ECHA is presently working on the adaptation of REACH-IT submission tools and updating ECHA guidance [link to ongoing consultations here].

Procedure:

 

Revision of REACH Annex II (Safety Data Sheet)

The Commission has not included the nanomaterial-related changes to Annex II to the common proposal described above, as it was decided that they are to be introduced jointly with other changes to Annex II that are required to ensure coherence with the work under UNECE Globally Harmonized System of Classification and Labelling of Chemicals (GHS).

Discussion was launched on an early draft in the meeting of the REACH Committee in September 2018. The work continues. Vote in the REACH committee is anticipated in 2019.



CLP

Nanomaterials that fulfill the criteria for classification as hazardous under Regulation 1272/2008 on classification, labelling and packaging (CLP) of substances and mixtures must be classified and labelled. This applies to nanomaterials as substances in their own right, or nanomaterials as special forms of the substance. Many of the related provisions, including safety data sheets and classification and labelling apply already today, independently of the tonnage in which the substances are manufactured or imported. Substances, including nanomaterials, meeting the classification criteria as hazardous should have been notified to ECHA by 3 January 2011. Any further update to the classification must also be notified without undue delay. It is perfectly possible that the classification is applied only to specific form(s) including nanoforms of the substance. Based on the information received under REACH registrations and CLP notifications, ECHA published a classification and labelling inventory.

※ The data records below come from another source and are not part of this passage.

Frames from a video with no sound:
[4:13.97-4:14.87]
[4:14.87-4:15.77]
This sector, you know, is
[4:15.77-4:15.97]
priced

Applicability of provisions of UNECE Globally Harmonized System of Classification and Labelling of Chemicals (GHS) for nanomaterials is being assessed in the biennium 2015-2016 by the subcommittee of experts (see Program of Work). As appropriate, the outcomes will be reflected under CLP.

CARACAL and CARACAL Subgroup on Nanomaterials

In the years 2008-2017 the Commission prepared advice on how to manage nanomaterials in accordance with REACH and the CLP Regulation in close co-operation with the CARACAL subgroup on nanomaterials ("CASG Nano", composed of Member States and stakeholder experts). The first paper "Nanomaterials in REACH" provides an overview of how the provisions of REACH apply to nanomaterials. The second paper, Classification, Labelling and Packaging of Nanomaterials in REACH and CLP, focuses on the classification of nanomaterials in accordance with REACH and particularly the CLP Regulation. CASG Nano also recommended RIPoN reports as a preliminary advice and basis for ECHA in its further work on relevant guidance documents.

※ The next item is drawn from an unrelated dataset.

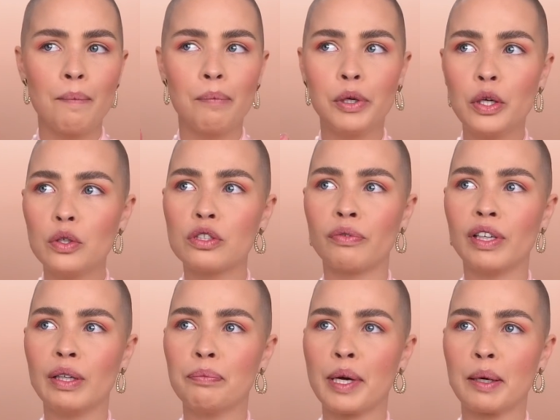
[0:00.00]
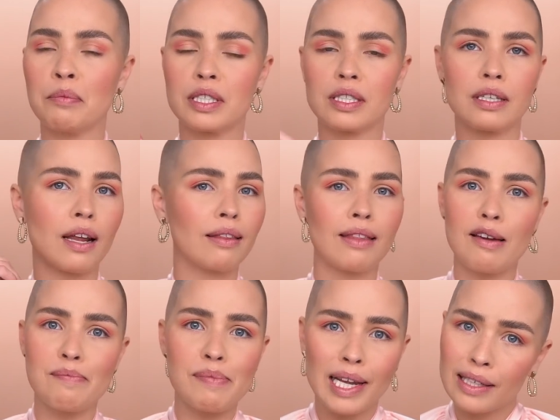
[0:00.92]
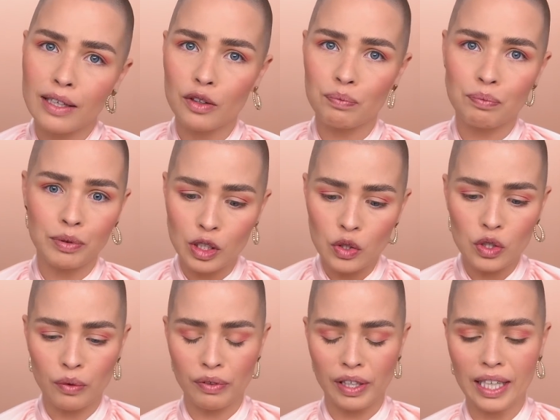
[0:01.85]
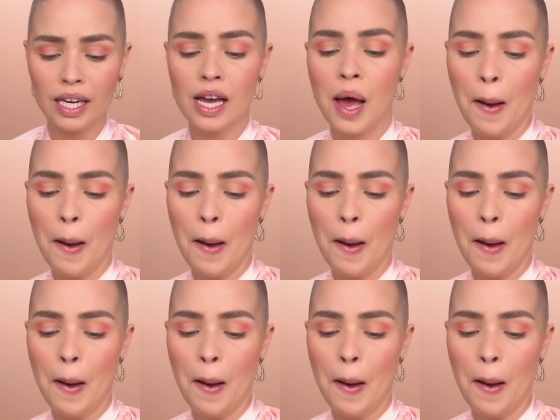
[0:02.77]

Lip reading: beautifully pigmented and they blend out beautifully.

CARACAL, mainly through CASG Nano, has been following the development of major initiatives of the Commission on nanomaterials such as the revision of REACH, the assessment of impacts of EU registry of nanomaterials (also known as 'transparency measures') and served as the expert group and sounding board in the on-going review of Commission Recommendation on the definition of nanomaterial.

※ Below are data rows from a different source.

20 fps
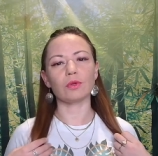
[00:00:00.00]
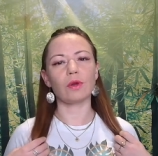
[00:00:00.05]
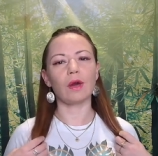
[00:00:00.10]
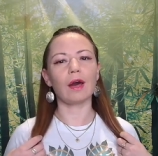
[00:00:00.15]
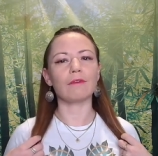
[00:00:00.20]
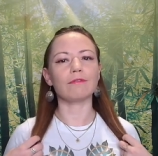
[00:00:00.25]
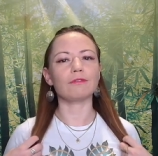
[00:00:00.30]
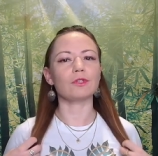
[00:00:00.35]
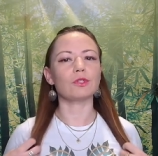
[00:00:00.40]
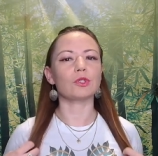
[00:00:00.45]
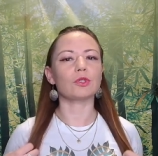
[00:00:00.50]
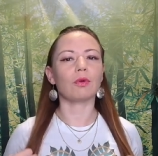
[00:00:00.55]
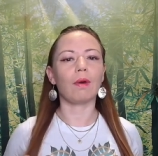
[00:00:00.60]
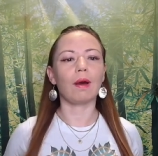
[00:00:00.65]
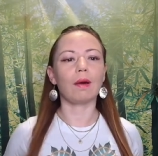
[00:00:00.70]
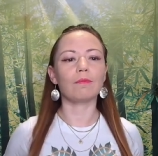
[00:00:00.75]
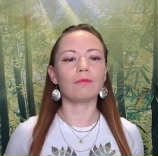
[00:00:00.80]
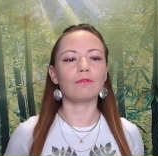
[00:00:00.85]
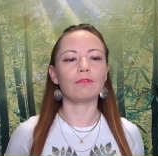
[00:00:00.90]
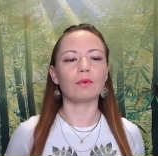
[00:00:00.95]
you have to show
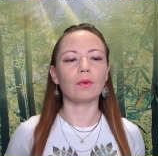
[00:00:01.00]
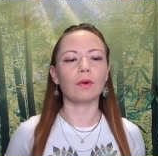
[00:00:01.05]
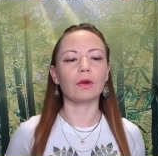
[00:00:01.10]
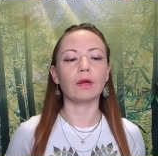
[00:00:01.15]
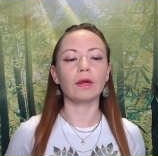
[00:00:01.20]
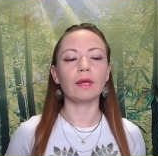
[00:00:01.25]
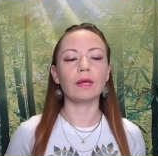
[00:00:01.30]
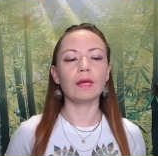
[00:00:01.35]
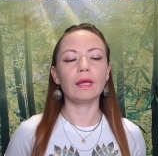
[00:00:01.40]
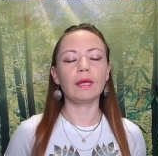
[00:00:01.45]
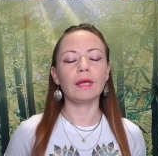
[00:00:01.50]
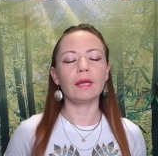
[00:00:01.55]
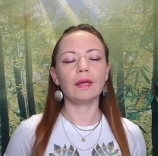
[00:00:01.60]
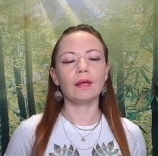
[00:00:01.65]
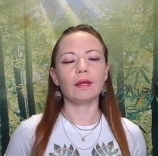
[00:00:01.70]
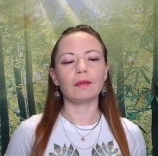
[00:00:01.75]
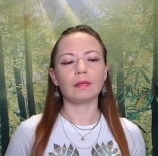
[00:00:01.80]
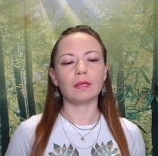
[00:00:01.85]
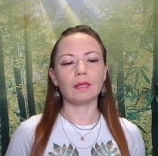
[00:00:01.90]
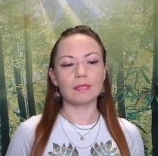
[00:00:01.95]
up for,
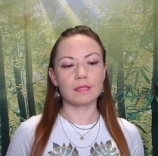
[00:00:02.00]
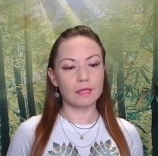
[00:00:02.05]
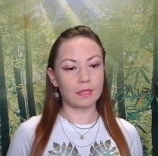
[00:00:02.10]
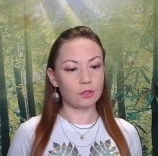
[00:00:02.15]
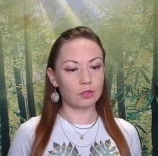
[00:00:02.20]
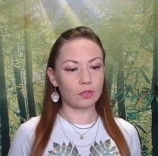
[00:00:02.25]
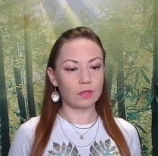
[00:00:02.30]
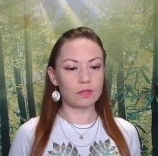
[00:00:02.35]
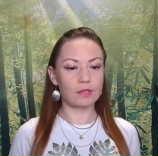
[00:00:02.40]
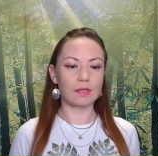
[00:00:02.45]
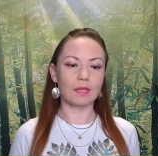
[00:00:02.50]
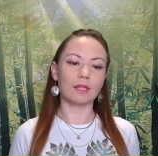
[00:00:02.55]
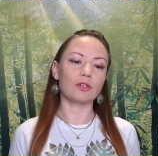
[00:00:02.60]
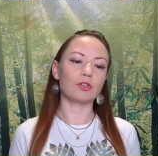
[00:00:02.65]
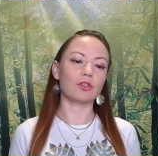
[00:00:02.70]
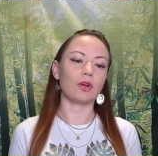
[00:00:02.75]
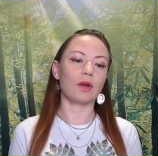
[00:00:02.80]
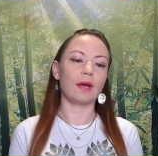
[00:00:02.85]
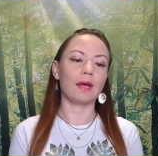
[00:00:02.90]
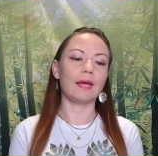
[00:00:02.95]
etc.,
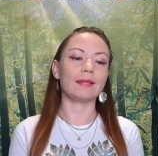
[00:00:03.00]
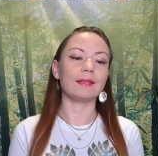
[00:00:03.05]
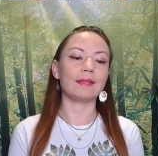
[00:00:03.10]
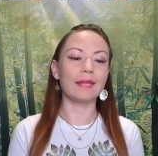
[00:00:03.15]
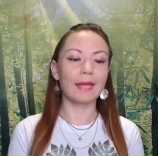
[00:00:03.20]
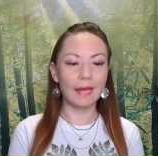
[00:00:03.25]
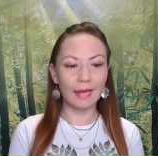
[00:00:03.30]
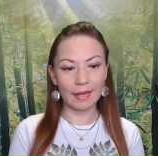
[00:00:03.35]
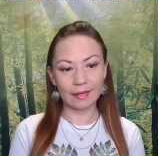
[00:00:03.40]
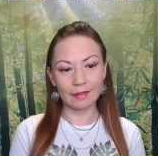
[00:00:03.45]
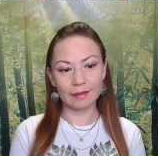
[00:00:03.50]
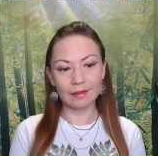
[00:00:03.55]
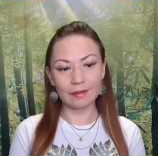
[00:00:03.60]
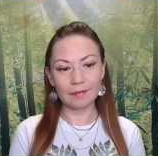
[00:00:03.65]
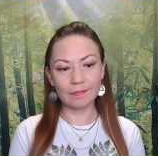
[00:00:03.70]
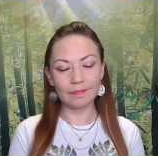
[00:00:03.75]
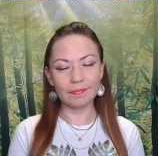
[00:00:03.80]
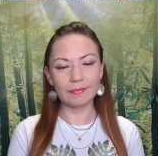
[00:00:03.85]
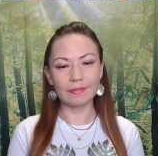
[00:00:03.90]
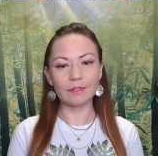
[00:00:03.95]
etc. And then
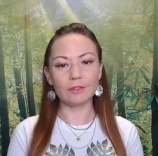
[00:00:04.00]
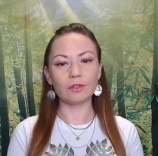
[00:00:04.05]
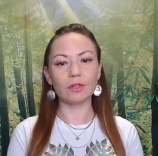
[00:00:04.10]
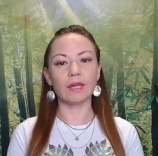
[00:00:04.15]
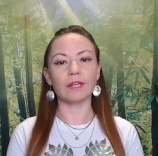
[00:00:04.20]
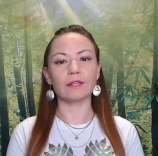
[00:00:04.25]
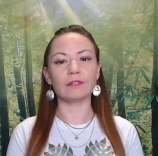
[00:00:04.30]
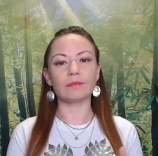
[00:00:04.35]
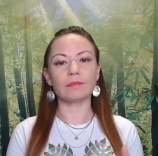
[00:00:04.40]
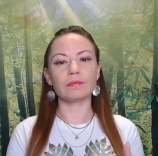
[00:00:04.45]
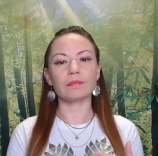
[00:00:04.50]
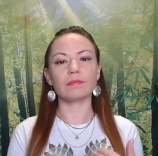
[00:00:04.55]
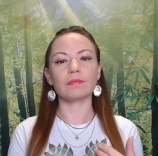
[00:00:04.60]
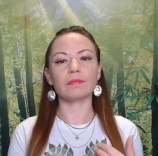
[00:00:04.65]
you can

The last mandate of CASG Nano that expired in January 2018 has not been prolonged. CARACAL concluded that following the Commission proposal on modification of REACH Annexes in 2017, the principal discussion moved to the REACH committee while all the implementation aspects are now discussed in ECHA NanoMaterial Expert Group.

Nanomaterials however remain as a standing agenda point in every meeting of CARACAL.